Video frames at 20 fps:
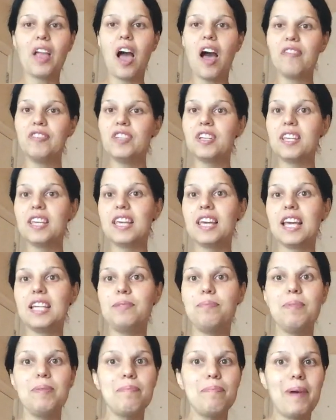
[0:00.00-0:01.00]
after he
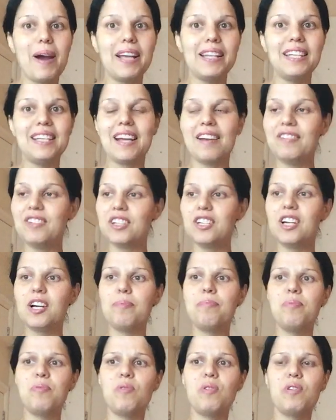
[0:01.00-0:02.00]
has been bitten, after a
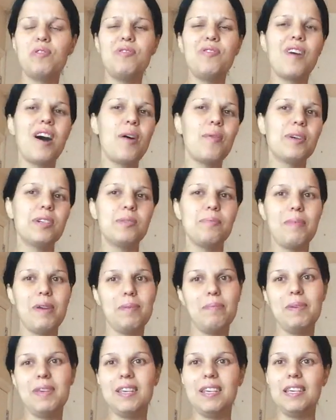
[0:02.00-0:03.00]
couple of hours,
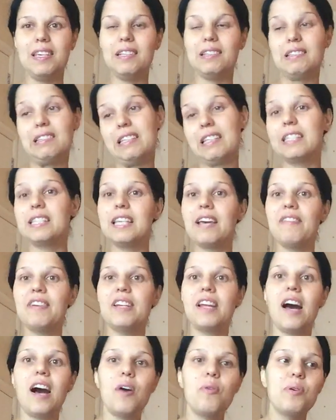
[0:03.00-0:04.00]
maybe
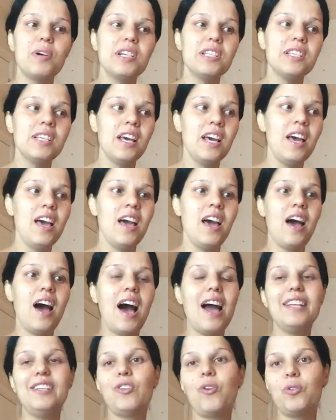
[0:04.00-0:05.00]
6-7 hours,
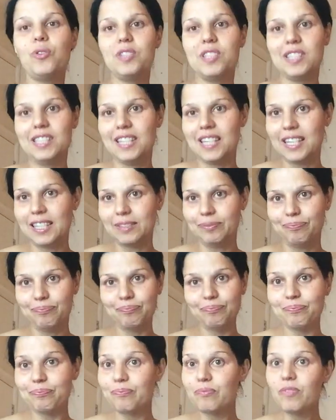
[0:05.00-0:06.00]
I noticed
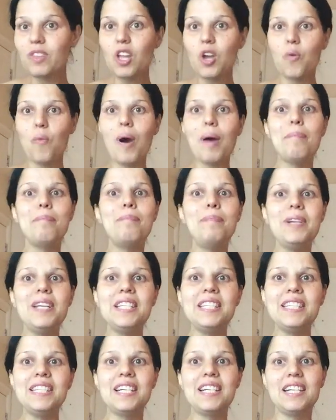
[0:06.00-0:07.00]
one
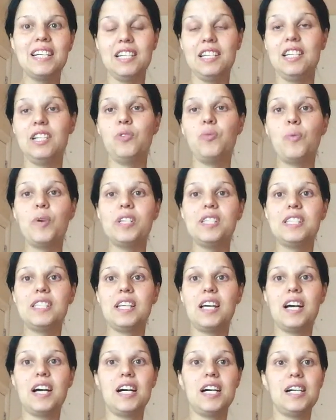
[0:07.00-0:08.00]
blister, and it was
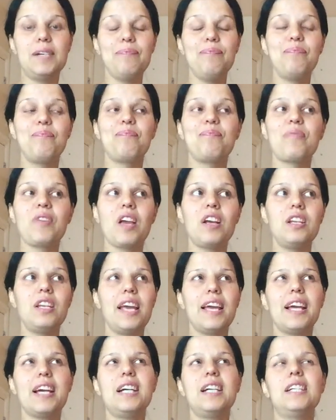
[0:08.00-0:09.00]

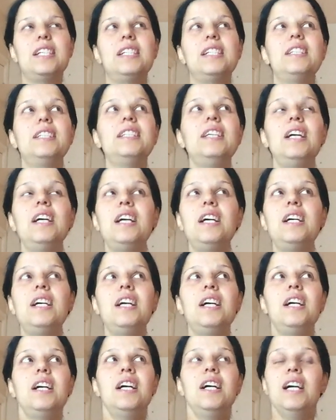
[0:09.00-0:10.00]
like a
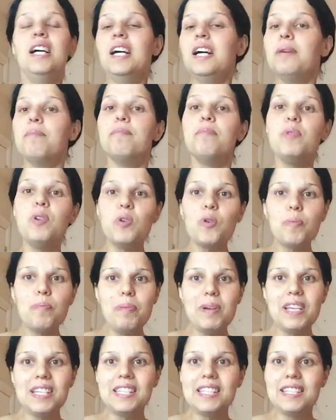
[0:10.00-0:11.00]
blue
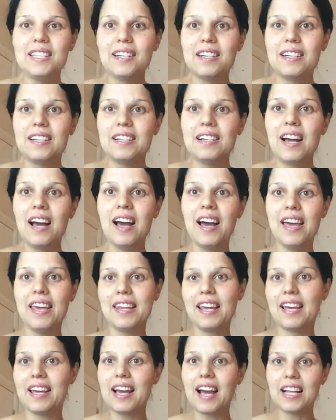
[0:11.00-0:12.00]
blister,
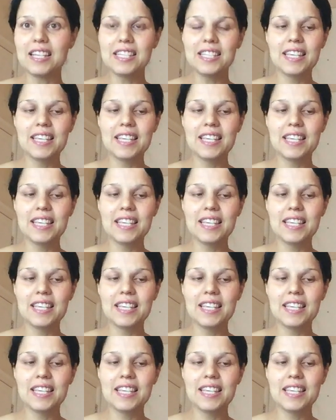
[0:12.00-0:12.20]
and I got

··········

* **Problem description**: Here the job is to quote the lines from the one with "[0:01.00-0:02.00]" through the end of the material, both included, exactly; please skip the pictures.

* **Answer to this exercise**:
[0:01.00-0:02.00]
has been bitten, after a
[0:02.00-0:03.00]
couple of hours,
[0:03.00-0:04.00]
maybe
[0:04.00-0:05.00]
6-7 hours,
[0:05.00-0:06.00]
I noticed
[0:06.00-0:07.00]
one
[0:07.00-0:08.00]
blister, and it was
[0:08.00-0:09.00]

[0:09.00-0:10.00]
like a
[0:10.00-0:11.00]
blue
[0:11.00-0:12.00]
blister,
[0:12.00-0:12.20]
and I got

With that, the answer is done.